VERNON - Taping Vernon council meetings and posting them online is not as simple as just hitting the record button.
Vernon is one of the only large communities in the Thompson-Okanagan where video recordings of council meetings are not readily available online. The city currently relies on Shaw to tape meetings, but the recordings are only available to Shaw customers and only at specific hours.
Coun. Scott Anderson first asked staff to look into the idea of recording city council meetings and posting them online last month, and staff reported back today, April 10.
“One of the major issues I’ve been pushing for in this council is openness and accountability,” Anderson said.

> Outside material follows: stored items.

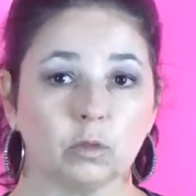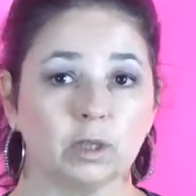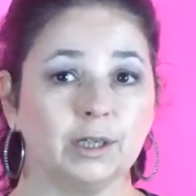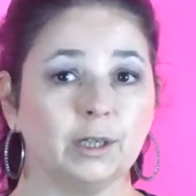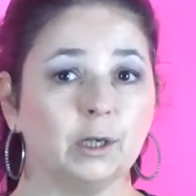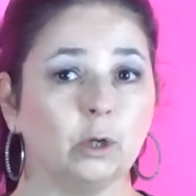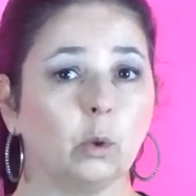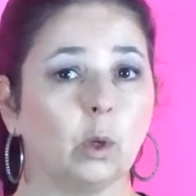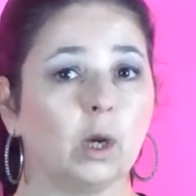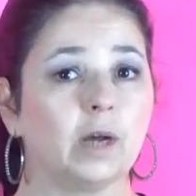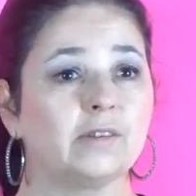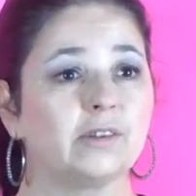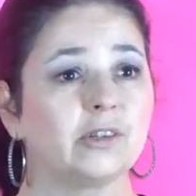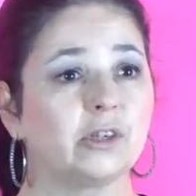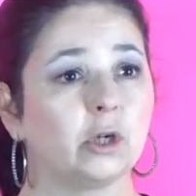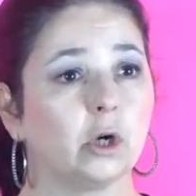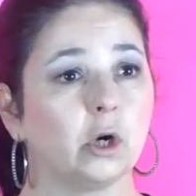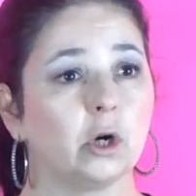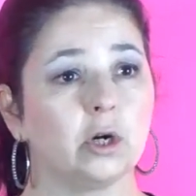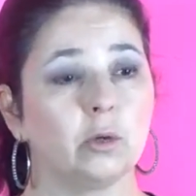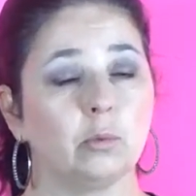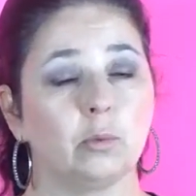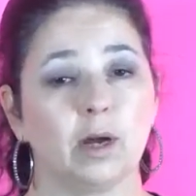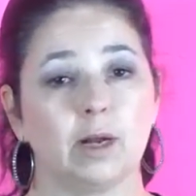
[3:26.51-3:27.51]
I
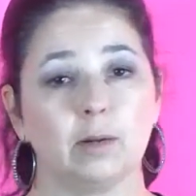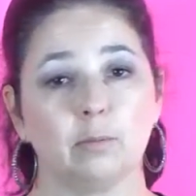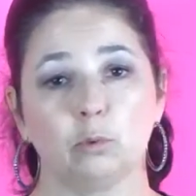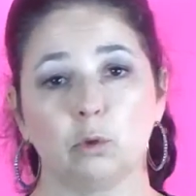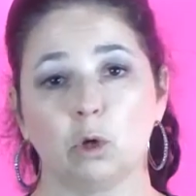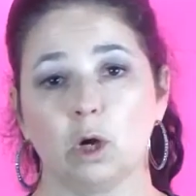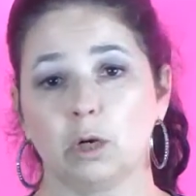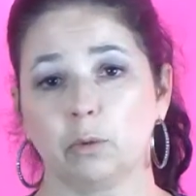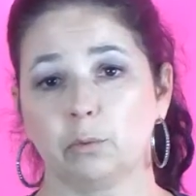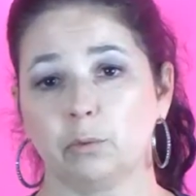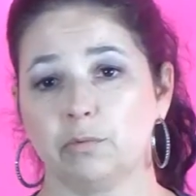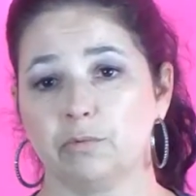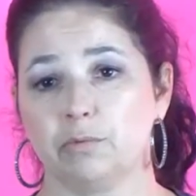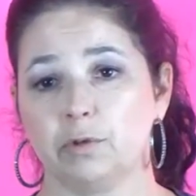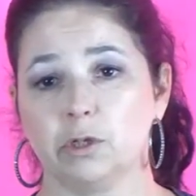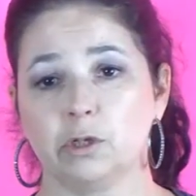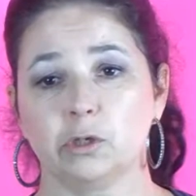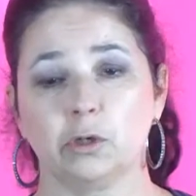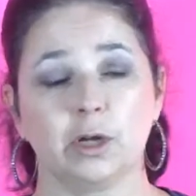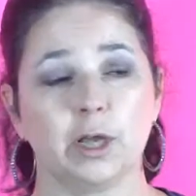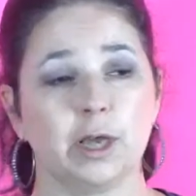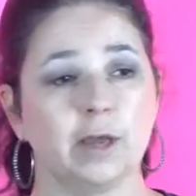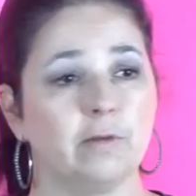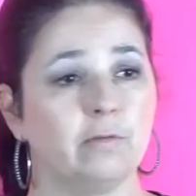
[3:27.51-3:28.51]
started writing product reviews
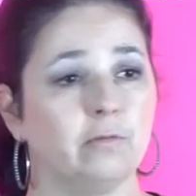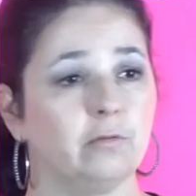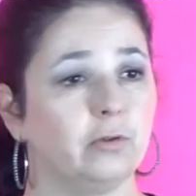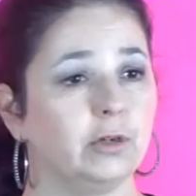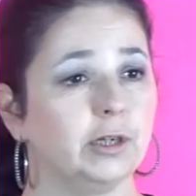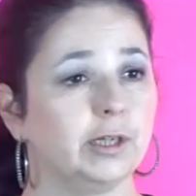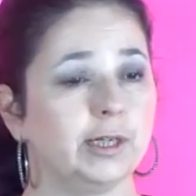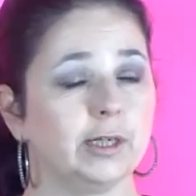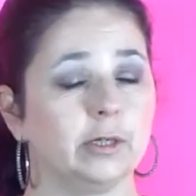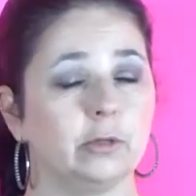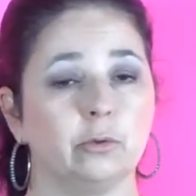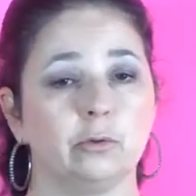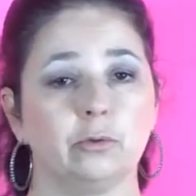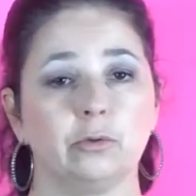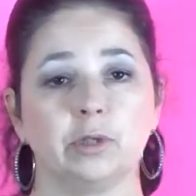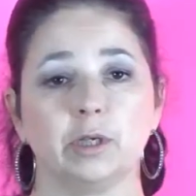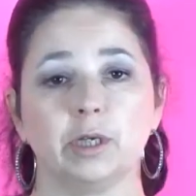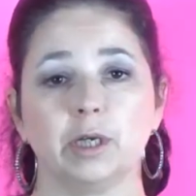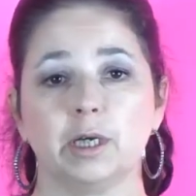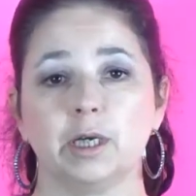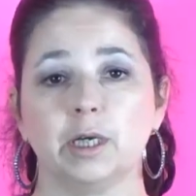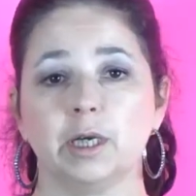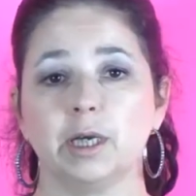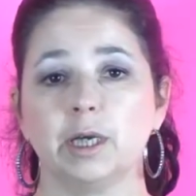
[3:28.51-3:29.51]
on every single
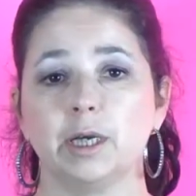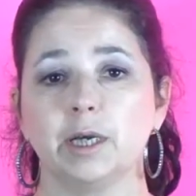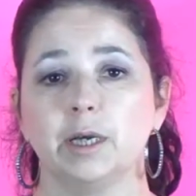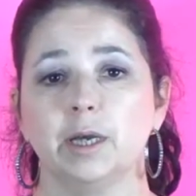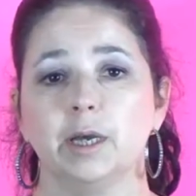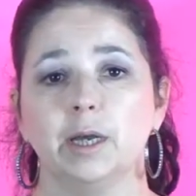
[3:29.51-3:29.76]
thing.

Director of corporate services Patti Bridal told council administration recommends sticking with the status quo.
“When a municipality takes on responsibility and ownership of video recordings the retention and management of the recordings provides many challenges under the Freedom of Information and Protection of Privacy Act,” Bridal said in a written memo to council.

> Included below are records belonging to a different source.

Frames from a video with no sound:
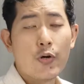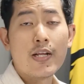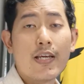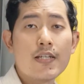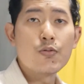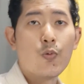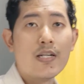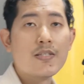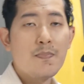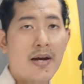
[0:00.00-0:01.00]
do you want to guess
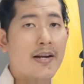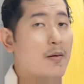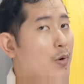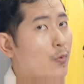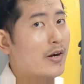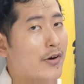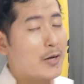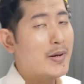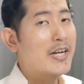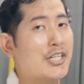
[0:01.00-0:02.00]
what's my number 1
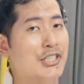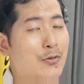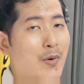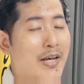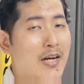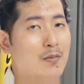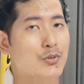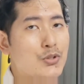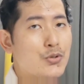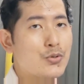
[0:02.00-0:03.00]
recommendation when it
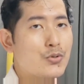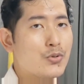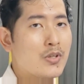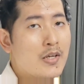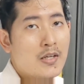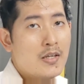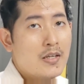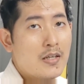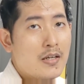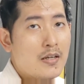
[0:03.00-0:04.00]
comes to
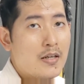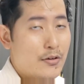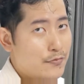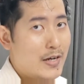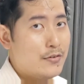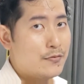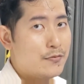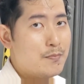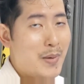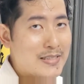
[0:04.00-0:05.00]
the
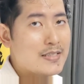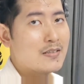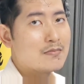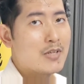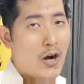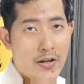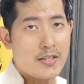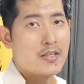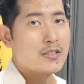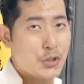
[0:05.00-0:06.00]
5 basic
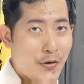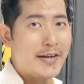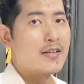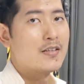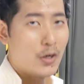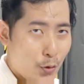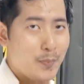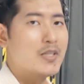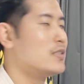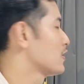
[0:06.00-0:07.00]
karate training
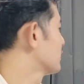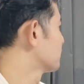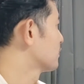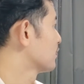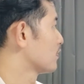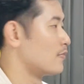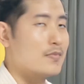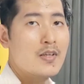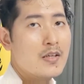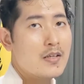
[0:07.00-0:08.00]
equipment?
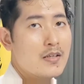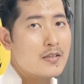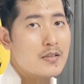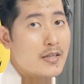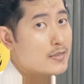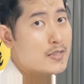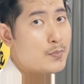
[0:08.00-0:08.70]
It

For example, if a broad request was made under the Freedom of Information Act for all records on a certain topic, city staff may have to review many hours of council footage if the videos were kept in the city’s possession.
While the staff recommendation was not to pursue recording meetings, councillors want to see it explored.
Council discussed having a third party — potentially a media outlet — handle the recording and storage of videos, which would relieve the city of any Freedom of Information obligations.
Another possible option is only keeping the recordings for a certain amount of time and then destroying them, which also simplifies the Freedom of Information implications. Coun. Dalvir Nahal, however, pointed out that option would defeat the purpose of people being able to go back and look at meetings.
Council directed staff to review the idea of a third party taking on the job. More information will be brought back to council for consideration sometime in the future.
Anderson acknowledged that not all residents would watch the recordings but believes some will.
“There are issues that directly affect people, and that they do want to see,” Anderson said.